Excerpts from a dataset
------------------------------

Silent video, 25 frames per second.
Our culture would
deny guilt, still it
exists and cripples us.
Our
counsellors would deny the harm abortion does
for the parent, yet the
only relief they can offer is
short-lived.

------------------------------

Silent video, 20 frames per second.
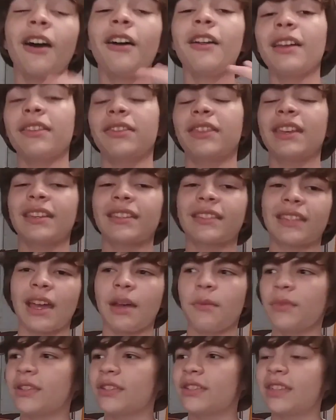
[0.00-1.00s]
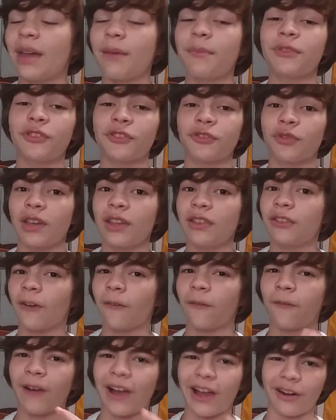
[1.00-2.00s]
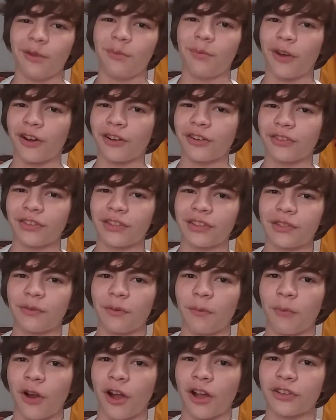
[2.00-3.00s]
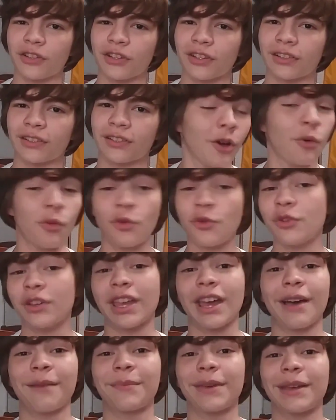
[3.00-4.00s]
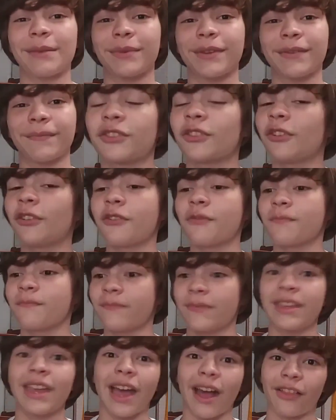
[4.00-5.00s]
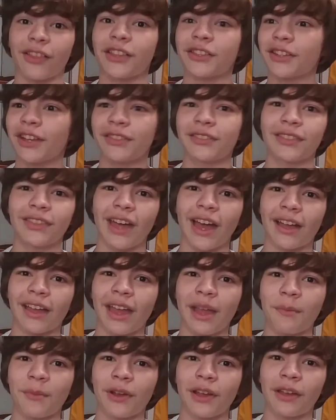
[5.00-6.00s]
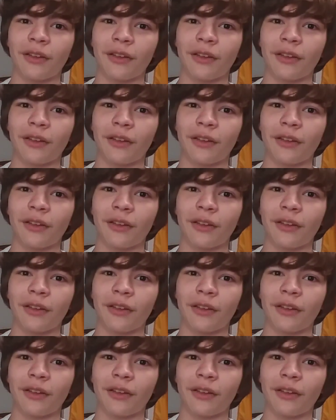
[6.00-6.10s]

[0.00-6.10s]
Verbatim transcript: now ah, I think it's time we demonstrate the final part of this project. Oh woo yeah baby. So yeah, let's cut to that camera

------------------------------

Problem
Look above and copy only the lines from the one holding "[4.00-5.00s]" to the one holding "Verbatim transcript: now", both included, exactly, minus the pictures.

Worked solution
[4.00-5.00s]
[5.00-6.00s]
[6.00-6.10s]

[0.00-6.10s]
Verbatim transcript: now ah, I think it's time we demonstrate the final part of this project. Oh woo yeah baby. So yeah, let's cut to that camera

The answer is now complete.